* Work required:
Write an exact copy of the entries below that leaves out all pictures.
▼
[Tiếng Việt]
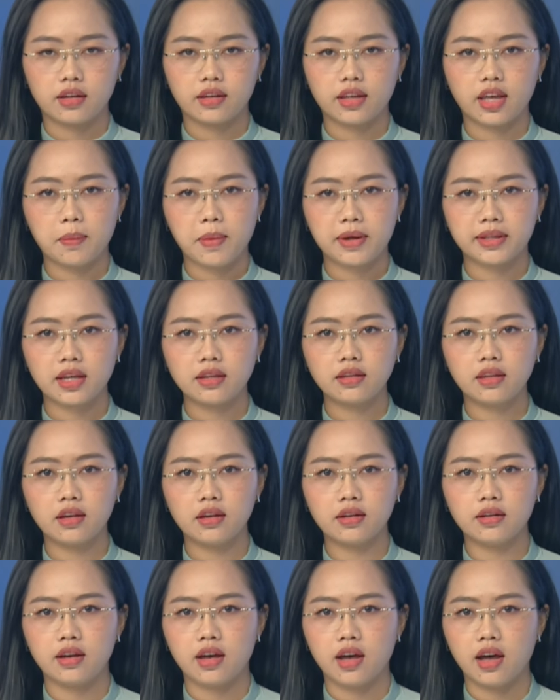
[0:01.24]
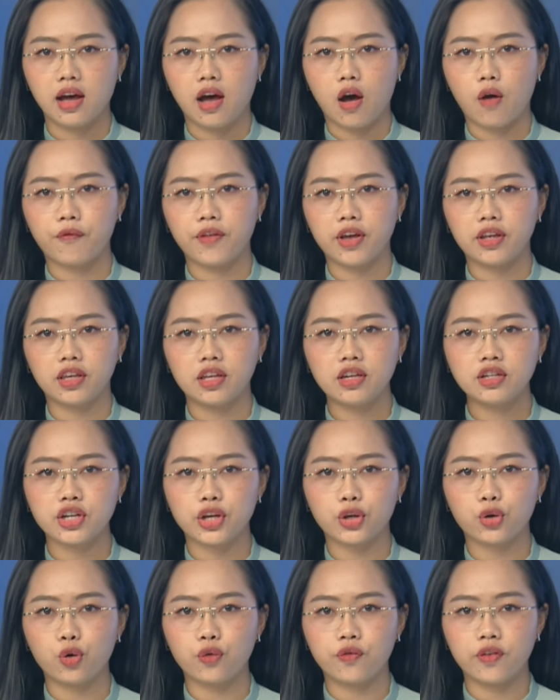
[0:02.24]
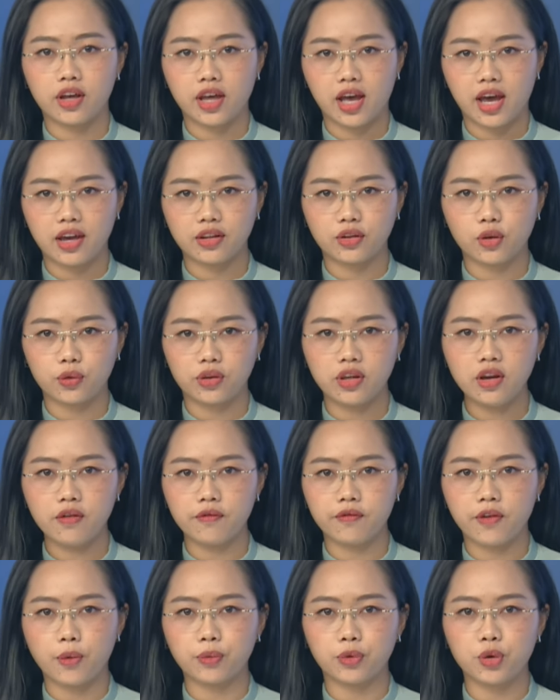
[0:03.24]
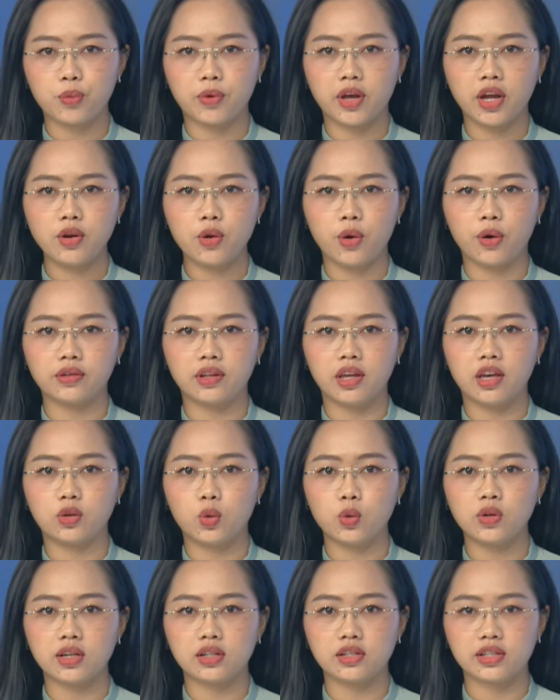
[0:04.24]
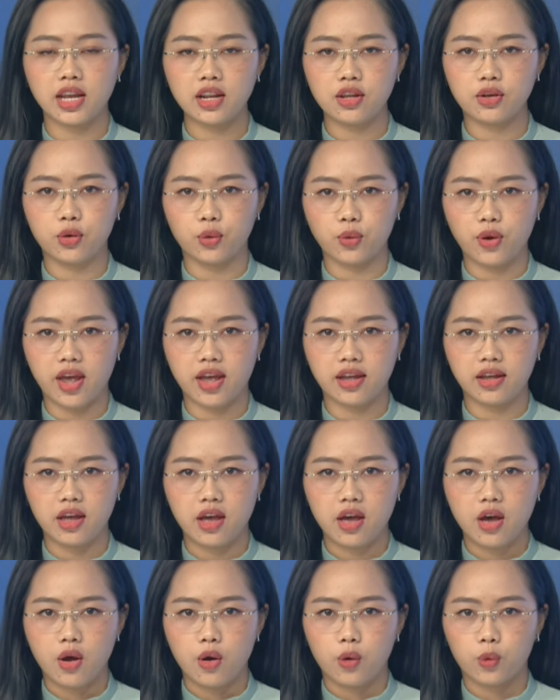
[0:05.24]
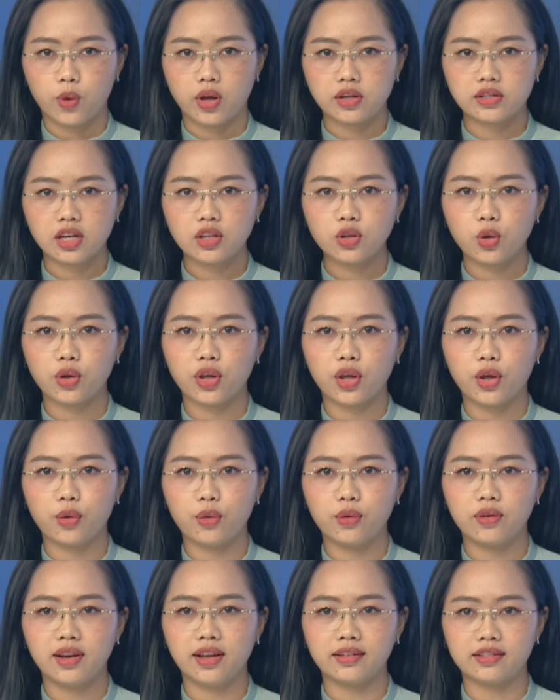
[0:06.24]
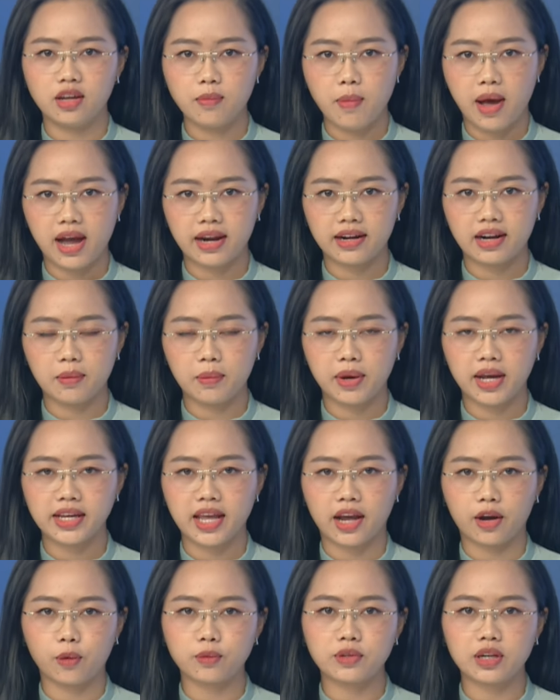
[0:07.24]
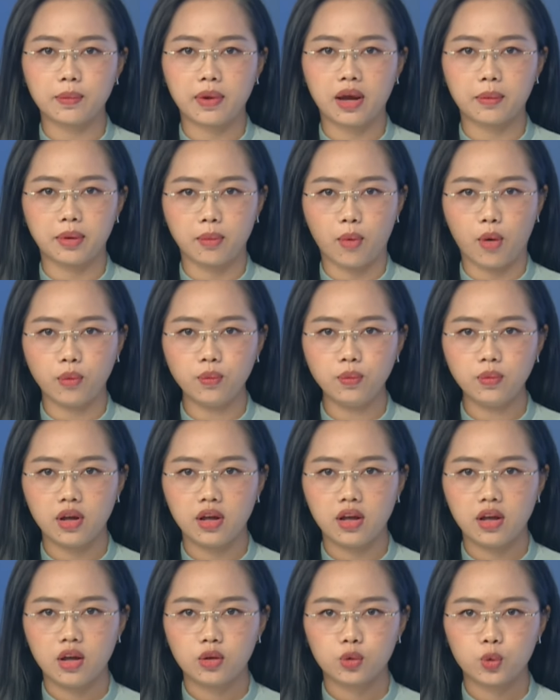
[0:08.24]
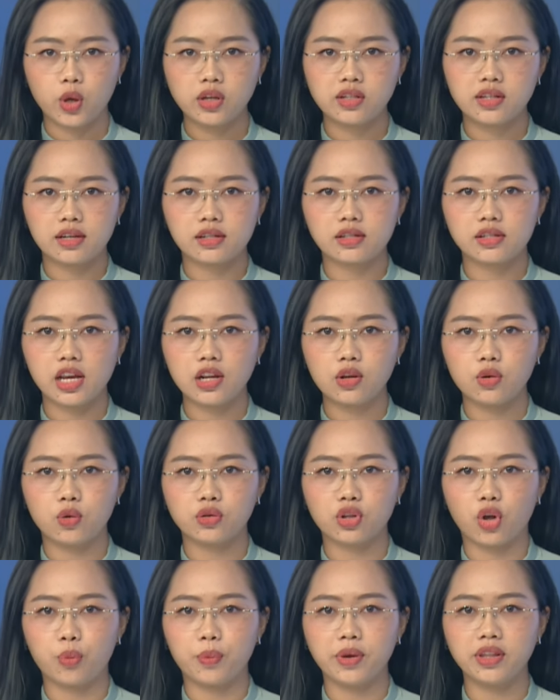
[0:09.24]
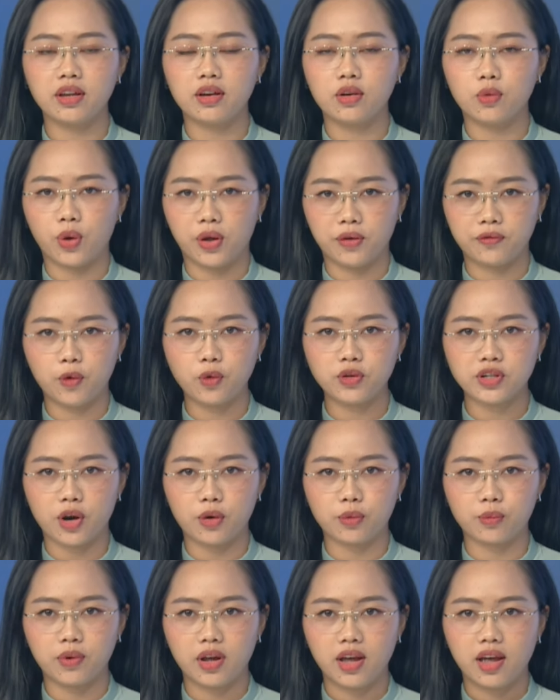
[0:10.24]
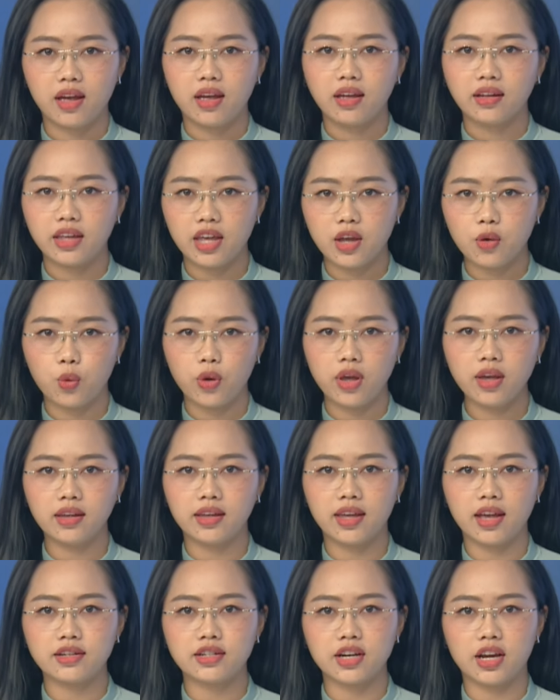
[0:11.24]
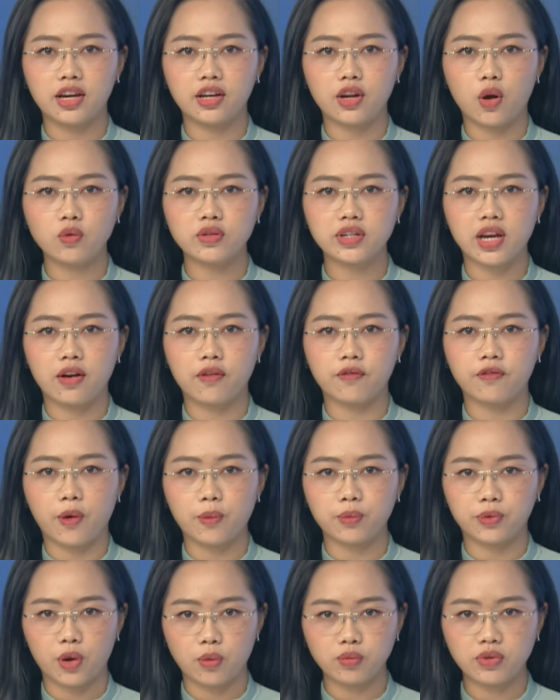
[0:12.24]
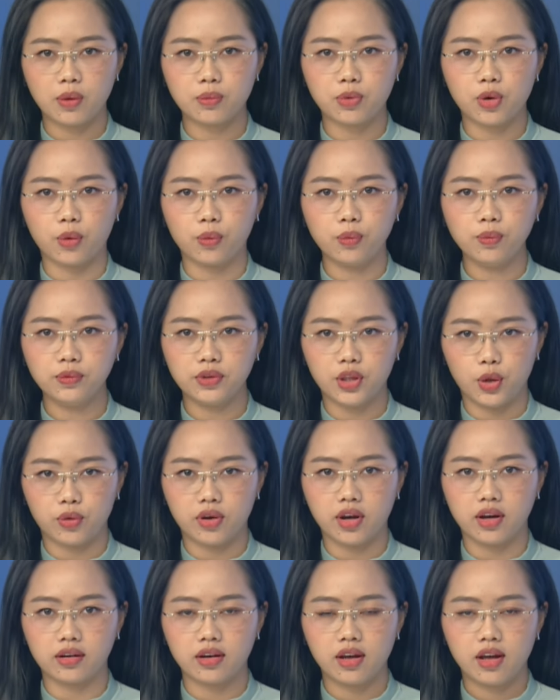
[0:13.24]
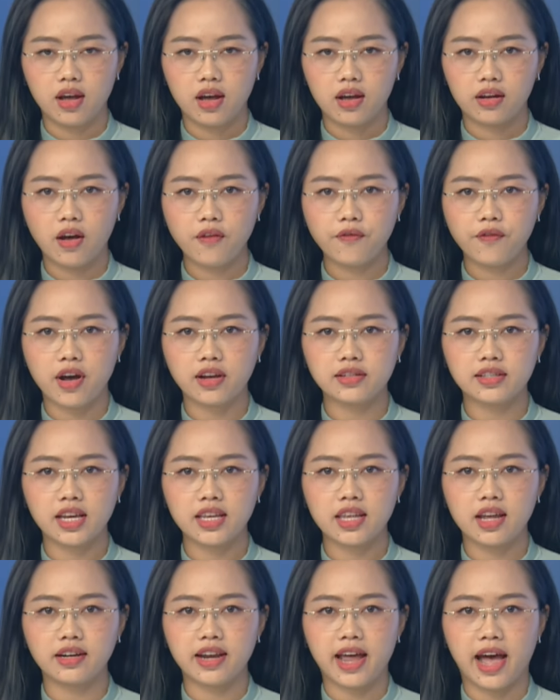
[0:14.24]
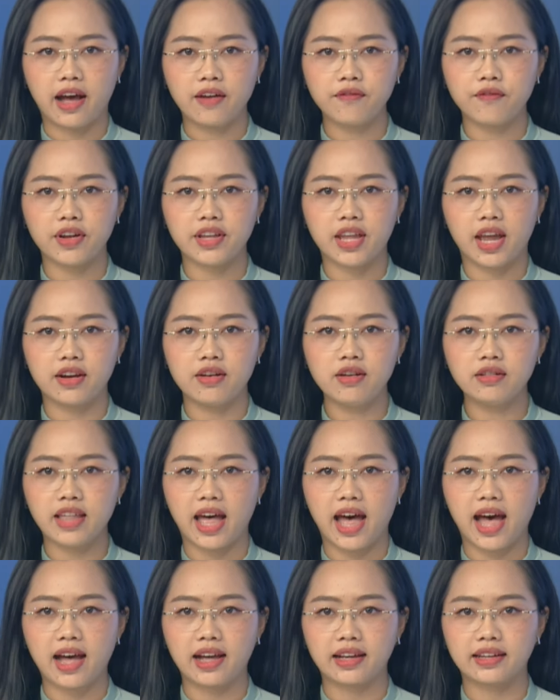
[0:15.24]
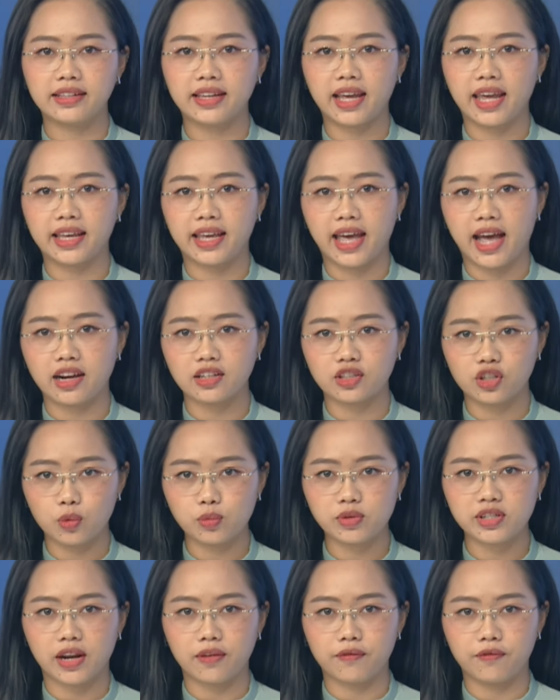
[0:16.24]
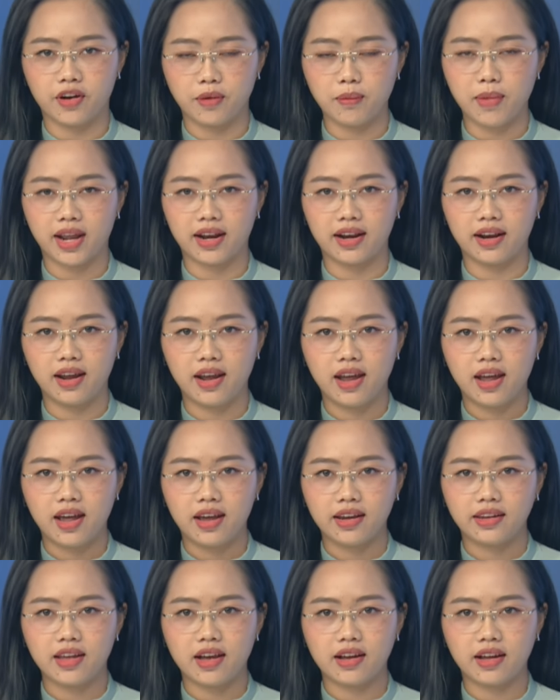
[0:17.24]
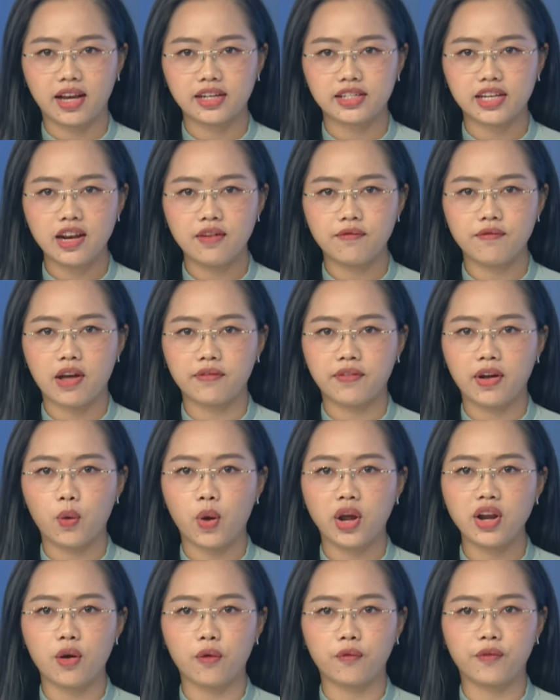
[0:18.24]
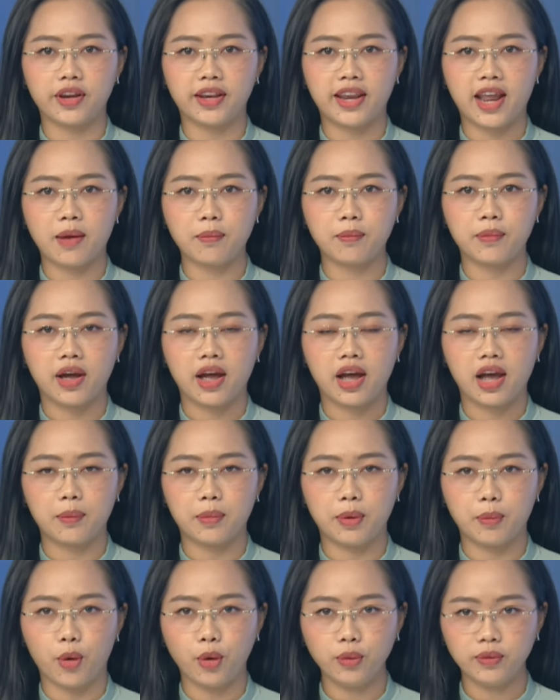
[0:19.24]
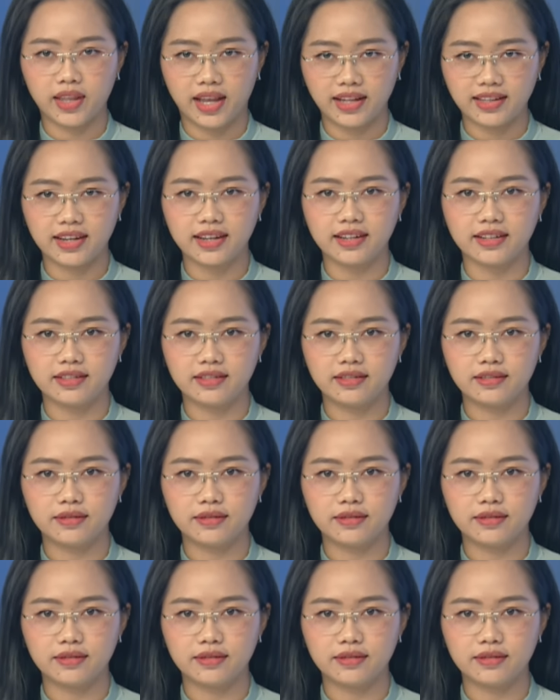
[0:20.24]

Ngày 3 tháng 4, Học viện Chính trị khu vực 2 tổ chức vòng chung kết hội thi thuyết trình sách chủ đề Quyển sách tôi yêu lần thứ 3 năm 2024, thuyết trình sách của Tổng bí thư Nguyễn Phú Trọng, kiên quyết kiên trì đấu tranh phòng chống tham nhũng, tiêu cực, góp phần xây dựng đảng và nhà nước ta ngày càng trong sạch vững mạnh, nhân ngày sách và văn hóa đọc Việt Nam 21 tháng 4.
▲
* Task solution:
[Tiếng Việt]
[0:01.24]
[0:02.24]
[0:03.24]
[0:04.24]
[0:05.24]
[0:06.24]
[0:07.24]
[0:08.24]
[0:09.24]
[0:10.24]
[0:11.24]
[0:12.24]
[0:13.24]
[0:14.24]
[0:15.24]
[0:16.24]
[0:17.24]
[0:18.24]
[0:19.24]
[0:20.24]

Ngày 3 tháng 4, Học viện Chính trị khu vực 2 tổ chức vòng chung kết hội thi thuyết trình sách chủ đề Quyển sách tôi yêu lần thứ 3 năm 2024, thuyết trình sách của Tổng bí thư Nguyễn Phú Trọng, kiên quyết kiên trì đấu tranh phòng chống tham nhũng, tiêu cực, góp phần xây dựng đảng và nhà nước ta ngày càng trong sạch vững mạnh, nhân ngày sách và văn hóa đọc Việt Nam 21 tháng 4.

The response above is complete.